Menjelang penyelenggaraan Pilkada serentak, perang informasi semakin masif di media sosial. Berbagai fitnah, informasi hoax dan ujaran kebencian disebarkan untuk menjatuhkan para lawan.
Tak jarang informasi sesat yang sudah lawas pun kadang direproduksi ulang agar bisa digunakan kembali untuk menyudutkan lawan.
Seperti fitnah yang belakangan tersebar di media sosial mengenai pendapat politisi PDIP tentang isu adzan dan pengajian di Masjid. Kali ini Eva K Sundari yang menjadi sasaran tembaknya.

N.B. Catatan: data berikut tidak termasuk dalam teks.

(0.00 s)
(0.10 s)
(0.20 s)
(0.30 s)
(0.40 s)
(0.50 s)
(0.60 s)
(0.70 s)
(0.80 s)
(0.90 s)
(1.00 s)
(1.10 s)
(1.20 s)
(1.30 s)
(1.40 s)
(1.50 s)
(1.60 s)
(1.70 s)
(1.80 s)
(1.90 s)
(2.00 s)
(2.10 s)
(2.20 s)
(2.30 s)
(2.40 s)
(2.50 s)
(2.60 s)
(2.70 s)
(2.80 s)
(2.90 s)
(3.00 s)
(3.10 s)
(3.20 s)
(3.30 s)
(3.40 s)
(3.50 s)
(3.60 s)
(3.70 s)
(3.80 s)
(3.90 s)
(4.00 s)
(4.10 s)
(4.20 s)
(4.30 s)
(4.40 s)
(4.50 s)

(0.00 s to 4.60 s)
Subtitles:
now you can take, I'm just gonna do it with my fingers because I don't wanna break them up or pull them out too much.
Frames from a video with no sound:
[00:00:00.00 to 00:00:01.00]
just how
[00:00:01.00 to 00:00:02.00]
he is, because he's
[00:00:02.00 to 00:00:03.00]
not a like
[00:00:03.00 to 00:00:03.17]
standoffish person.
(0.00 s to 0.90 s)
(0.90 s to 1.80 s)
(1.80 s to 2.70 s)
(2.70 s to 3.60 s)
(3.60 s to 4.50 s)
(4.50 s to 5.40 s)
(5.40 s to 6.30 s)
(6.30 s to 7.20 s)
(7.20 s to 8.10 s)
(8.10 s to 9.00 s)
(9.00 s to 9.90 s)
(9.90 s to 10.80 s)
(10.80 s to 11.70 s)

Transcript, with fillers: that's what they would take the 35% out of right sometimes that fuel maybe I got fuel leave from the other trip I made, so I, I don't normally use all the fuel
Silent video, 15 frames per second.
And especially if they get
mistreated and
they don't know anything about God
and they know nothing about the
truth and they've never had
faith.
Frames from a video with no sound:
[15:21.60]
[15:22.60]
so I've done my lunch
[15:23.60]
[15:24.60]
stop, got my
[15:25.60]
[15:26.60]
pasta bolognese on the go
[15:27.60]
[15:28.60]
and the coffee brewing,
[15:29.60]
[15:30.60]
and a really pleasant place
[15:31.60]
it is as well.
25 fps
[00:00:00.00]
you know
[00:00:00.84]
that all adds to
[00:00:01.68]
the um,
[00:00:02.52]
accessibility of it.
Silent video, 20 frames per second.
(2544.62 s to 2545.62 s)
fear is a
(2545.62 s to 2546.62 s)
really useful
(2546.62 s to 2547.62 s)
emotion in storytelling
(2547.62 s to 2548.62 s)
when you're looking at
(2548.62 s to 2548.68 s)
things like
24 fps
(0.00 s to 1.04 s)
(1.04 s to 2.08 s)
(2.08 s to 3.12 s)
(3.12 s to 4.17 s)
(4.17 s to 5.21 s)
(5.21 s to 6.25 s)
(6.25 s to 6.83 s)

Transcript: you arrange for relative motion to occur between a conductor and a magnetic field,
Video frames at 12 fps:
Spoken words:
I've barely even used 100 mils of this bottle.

Disebutkan oleh media abal-abal, temp0-inf0.blogspot.co.id, Eva K Sundari berpendapat jika suara adzan sebaiknya dihilangkan saja. Ia juga disebut oleh portal berita itu agar menyembunyikan suara pengajian dari speaker Masjid.
Pendapat itu menurut penulis berita tersebut sangat wajar karena PDIP memang sarangnya anggota PKI. Karenanya, kelakuan partai itu mengikuti gaya partai komunis yang anti terhadap agama.
Atas berbagai pemeriksaan, dapat dipastikan bahwa berita dari portal abal-abal tersebut merupakan informasi hoax. Hal tersebut dijadikan fitnah untuk mendiskreditkan PDIP dan Presiden Jokowi.
Hal itu tentu saja berkaitan dengan upaya menggoyang elektabilitasnya agar jatuh dalam Pilkada dan Pemilu mendatang.
Kehadiran situs berita seperti temp0-inf0.blogspot.co.id di atas pada dasarnya yang merusak kualitas demokrasi di Indonesia. Mereka kerap menyebarkan fitnah dan informasi hoax untuk kepentingan politik tertentu, tanpa memperhatikan dampak negatifnya. Seperti tersebarnya kebencian, terbelahnya masyarakat atau rusaknya persatuan dan kesatuan masyarakat.
Soal isu adzan, Wakil Presiden Jusif Kalla sebagai Ketua Dewan Masjid Indonesia pernah menyebutkan bahwa penggunaan speaker masjid untuk adzan dan pengajian sedikit berbeda. Untuk adzan, memang dibolehkan secara keras karena itu memang bagian dari syiar Islam, sekaligus panggilan untuk beribadah bagi umat Islam. Hanya waktunya saja perlu diatur supaya tidak mengganggu umat beragama lain.
Namun soal pengajian, JK mengatakan agar tidak memakai kaset, namun sebaiknya suara orang secara langsung. Selain itu, juga volumenya agar disesuaikan agar tidak terlalu keras yang bisa mengganggu ketentraman warga.
Terkait hal itu sebenarnya sudah diatur jauh-jauh hari oleh Kementerian Agama dalam Instruksi Direktur Jenderal Bimas 101/1978. Sejak saat itu, tidak ada yang mempermasalahkan. Baru kali ini saja ada yang menggunakan isu tersebut untuk mengobarkan kebencian dan membakar emosi umat Islam.